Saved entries
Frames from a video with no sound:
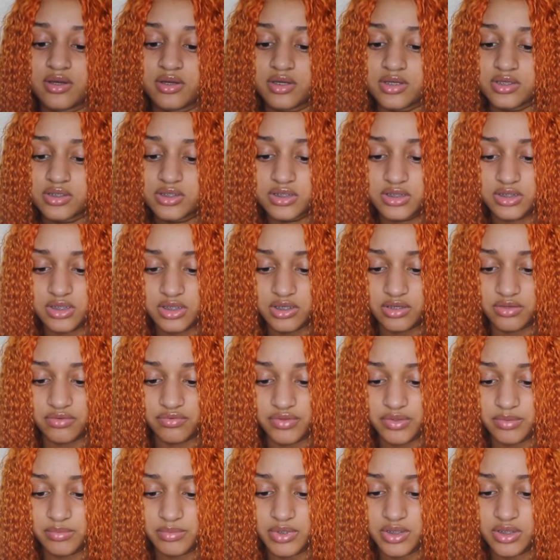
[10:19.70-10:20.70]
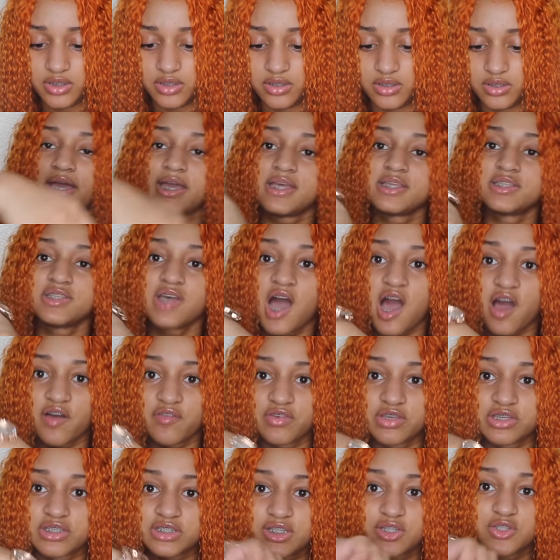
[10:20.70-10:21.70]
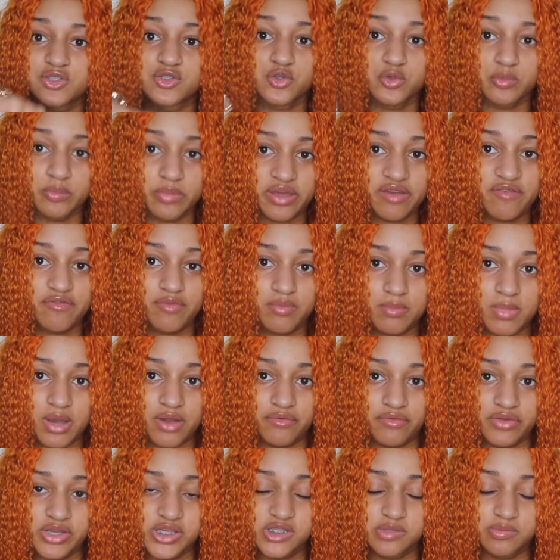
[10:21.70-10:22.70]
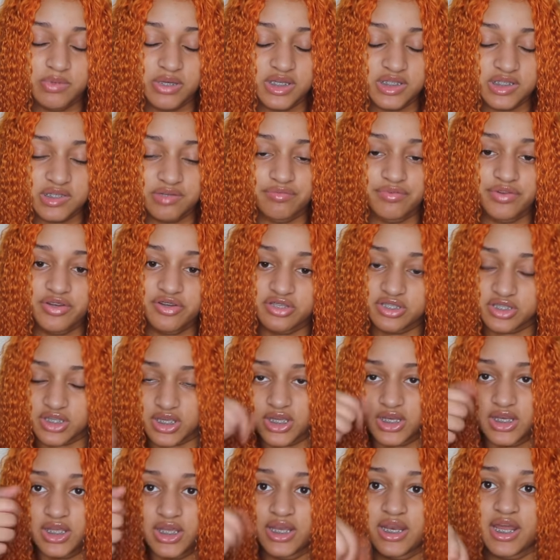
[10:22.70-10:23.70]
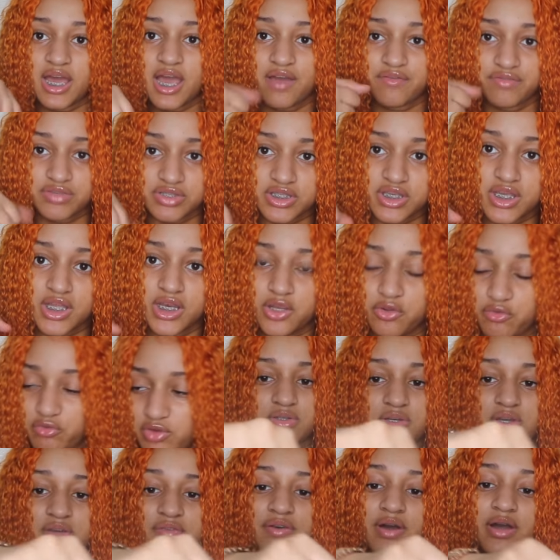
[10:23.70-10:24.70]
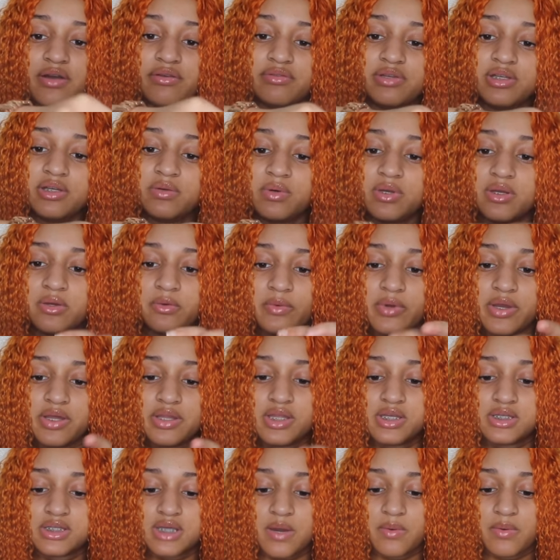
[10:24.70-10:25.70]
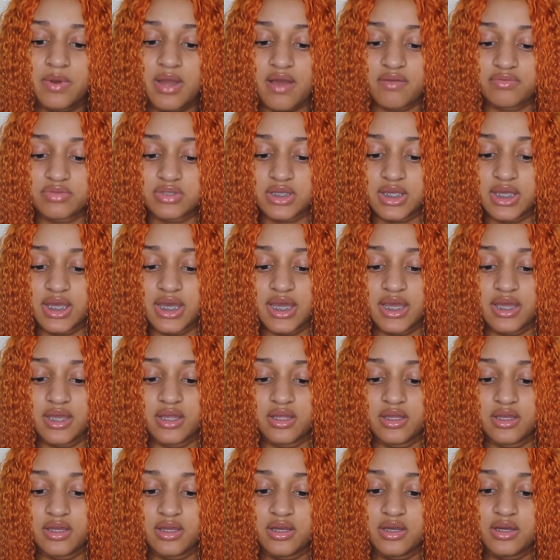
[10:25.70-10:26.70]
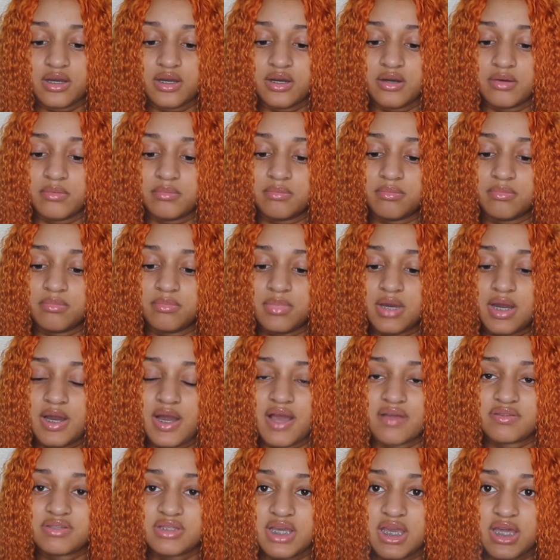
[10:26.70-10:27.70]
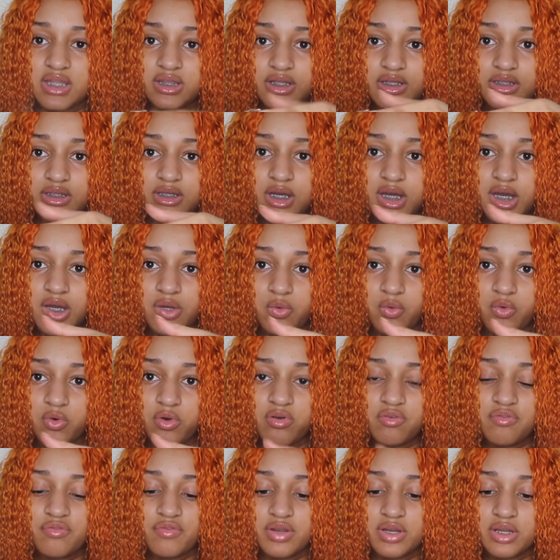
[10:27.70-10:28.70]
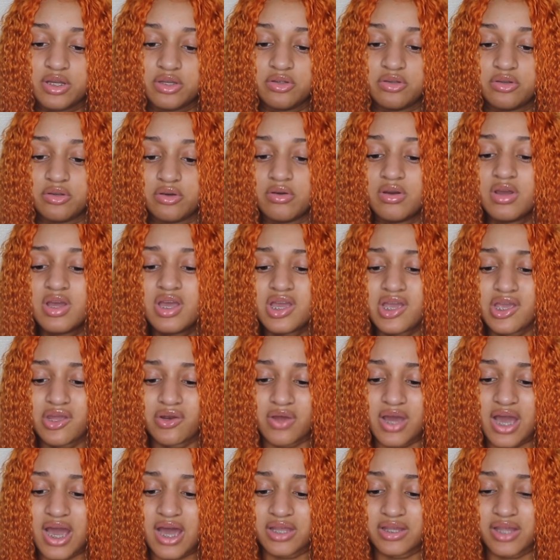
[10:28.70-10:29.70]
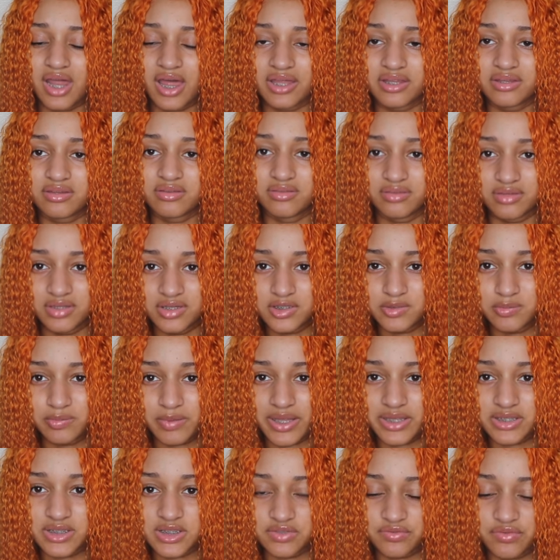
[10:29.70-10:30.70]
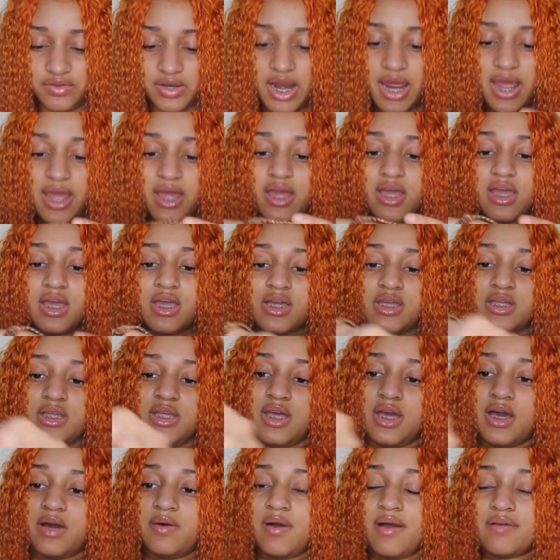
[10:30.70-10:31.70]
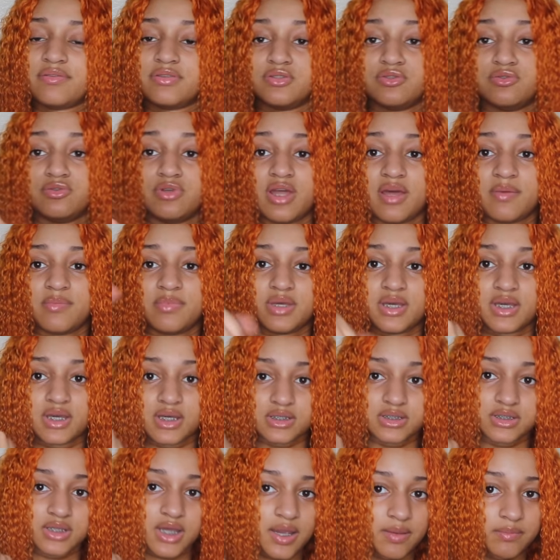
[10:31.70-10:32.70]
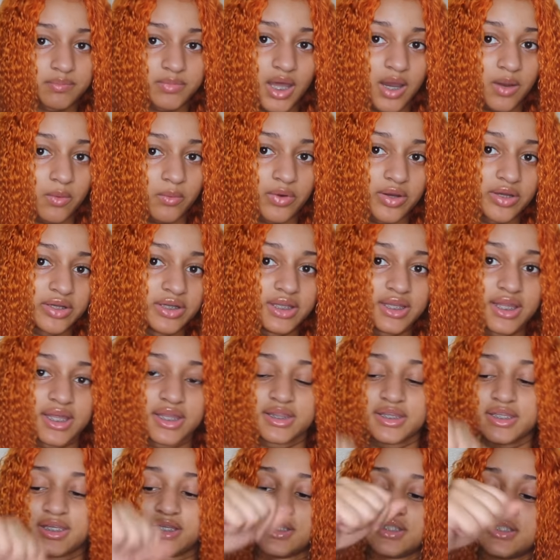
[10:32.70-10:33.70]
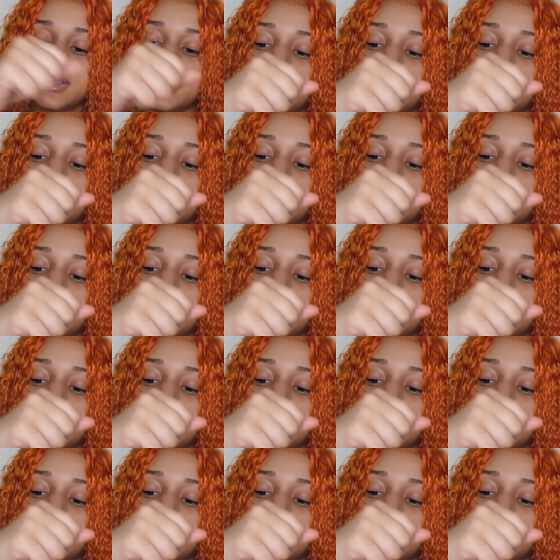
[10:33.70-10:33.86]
Is this gonna fit me? It's obviously too big for my wrist because I'm very skinny and I have a skinny wrist. If I really want to wear this, I would have to get this cut off, and then, you know how like there's places for that. Yeah, I'll have to do that because I'm not wearing it like this.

• Work item:
Omit all pictures while transcribing the entries verbatim.

• Output for this exercise:
Frames from a video with no sound:
[10:19.70-10:20.70]
[10:20.70-10:21.70]
[10:21.70-10:22.70]
[10:22.70-10:23.70]
[10:23.70-10:24.70]
[10:24.70-10:25.70]
[10:25.70-10:26.70]
[10:26.70-10:27.70]
[10:27.70-10:28.70]
[10:28.70-10:29.70]
[10:29.70-10:30.70]
[10:30.70-10:31.70]
[10:31.70-10:32.70]
[10:32.70-10:33.70]
[10:33.70-10:33.86]
Is this gonna fit me? It's obviously too big for my wrist because I'm very skinny and I have a skinny wrist. If I really want to wear this, I would have to get this cut off, and then, you know how like there's places for that. Yeah, I'll have to do that because I'm not wearing it like this.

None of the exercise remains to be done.